At the time of taking the bar exam, he swept floors at The Detroit News.

President Johnson nominated Keith to the U.S. District Court for the Eastern District of Michigan in 1967. Ten years later, he would leave as chief judge when President Jimmy Carter nominated him to the U.S. Court of Appeals, Sixth Circuit.

He changed jobs, but not buildings. In fact, Keith was the impetus behind the Presidents Wall, a new display at the Theodore Levin U.S. Courthouse unveiled on Law Day. Keith had observed to Chief Judge Gerald Rosen that there were no pictures of the president in the courthouse. To remedy the situation and not show partiality, it was decided, after Judge Rosen’s son had suggested it, to have a historical display of all the presidents.

Judge Keith was asked at the time why Law Day was important. He responded, as he always does, because of the four words on the U.S. Supreme Court: Equal Justice Under Law.

At the Wayne Law groundbreaking, U.S. Attorney General Eric Holder cited Keith’s unwavering “fidelity to the U.S. Constitution.” Keith has stood up for the civil rights of all people, including suspected terrorists.

During the aftermath of 9/11, Judge Keith stood up to President George W. Bush, ruling In Detroit Free Press v. Ashcroft that it was unlawful for the Bush administration to conduct deportation hearings in secret whenever the government asserted that the people involved might be linked to terrorism. Writing for a unanimous U.S. Court of Appeals panel, Keith declared, “Democracies die behind closed doors.” For that, New York Times columnist Bob Herbert called Keith an “American hero.”

Three decades earlier, Judge Keith stood up to President Nixon, declaring warrantless wiretaps a violation of the Fourth Amendment.

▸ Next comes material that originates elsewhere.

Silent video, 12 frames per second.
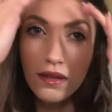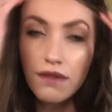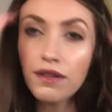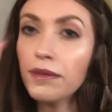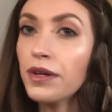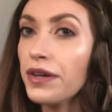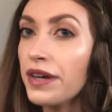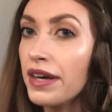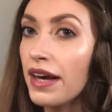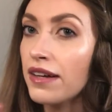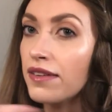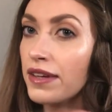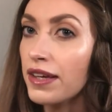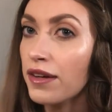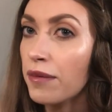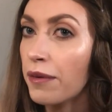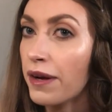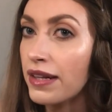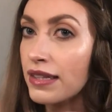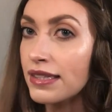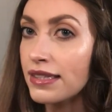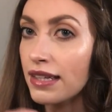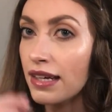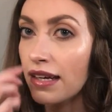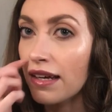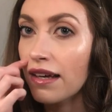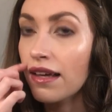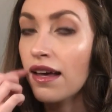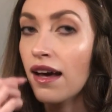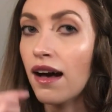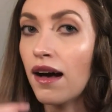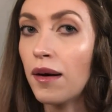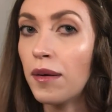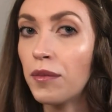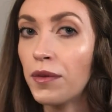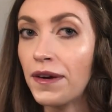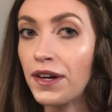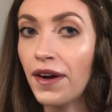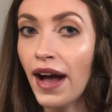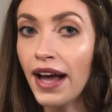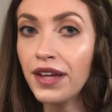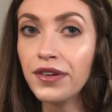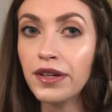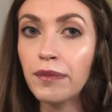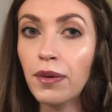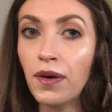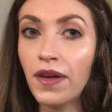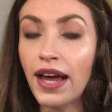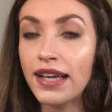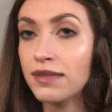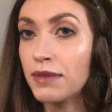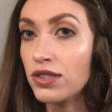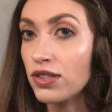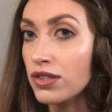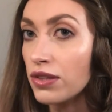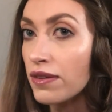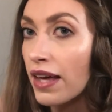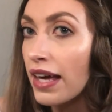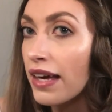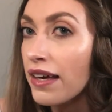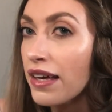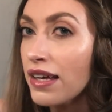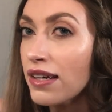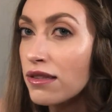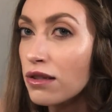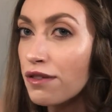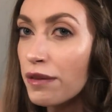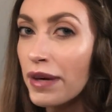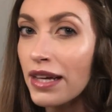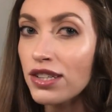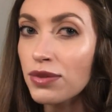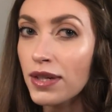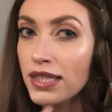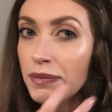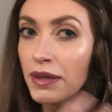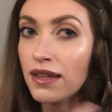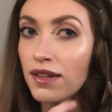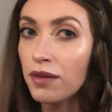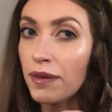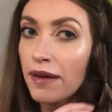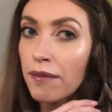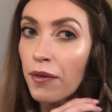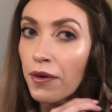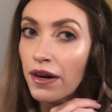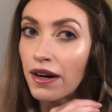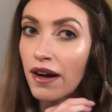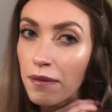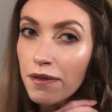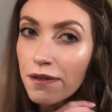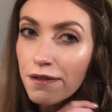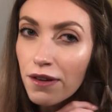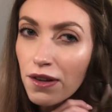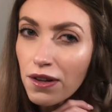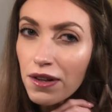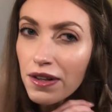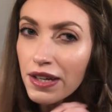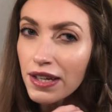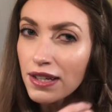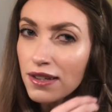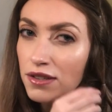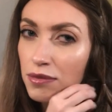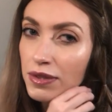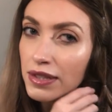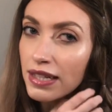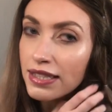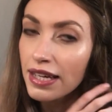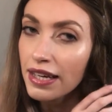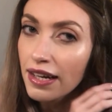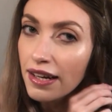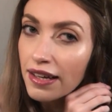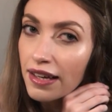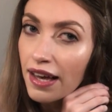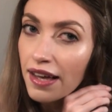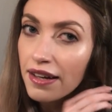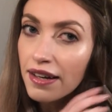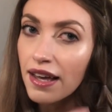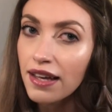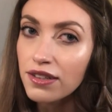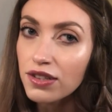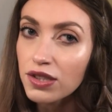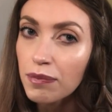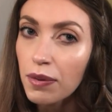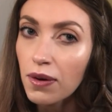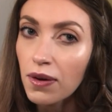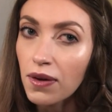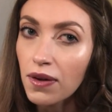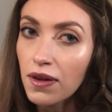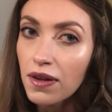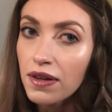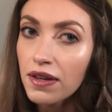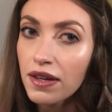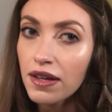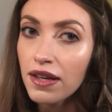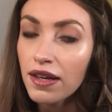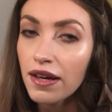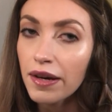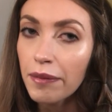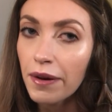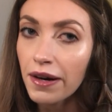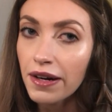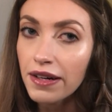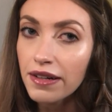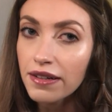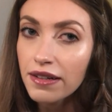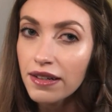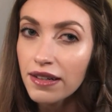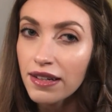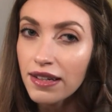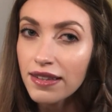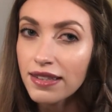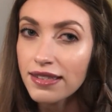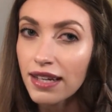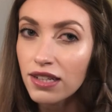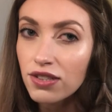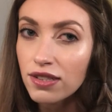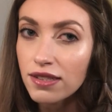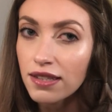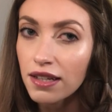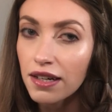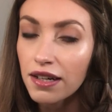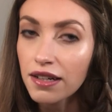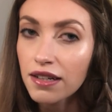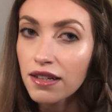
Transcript: From here you can kind of look at your braid and see where you're at. You can pull it as much as you like. So for me, I just want it to be a little bit more full. So I'm just gonna take it again and just pull apart the sections here.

To this day, the ruling is known as the “Keith Decision.”

Keith exposed systematic racial discrimination at Detroit Edison. He found school segregation in Pontiac and ordered citywide busing.

By standing up to presidents, huge corporations and big-city schools, Keith showed extraordinary courage.

As a community leader, Keith roused business leaders to provide safe housing for civil rights icon Rosa Parks after her home was broken into and she was assaulted. He again rallied these same business leaders to save the Charles H. Wright Museum of African-American History from bankruptcy.

But despite all these great accomplishments — in themselves enough to warrant greatness — Judge Keith, like Ernie Harwell, was esteemed not just for his deeds but also for the intrinsic man that he is. Give us a handful of Harwells and Keiths, and Detroit — and the world — would be a far better place.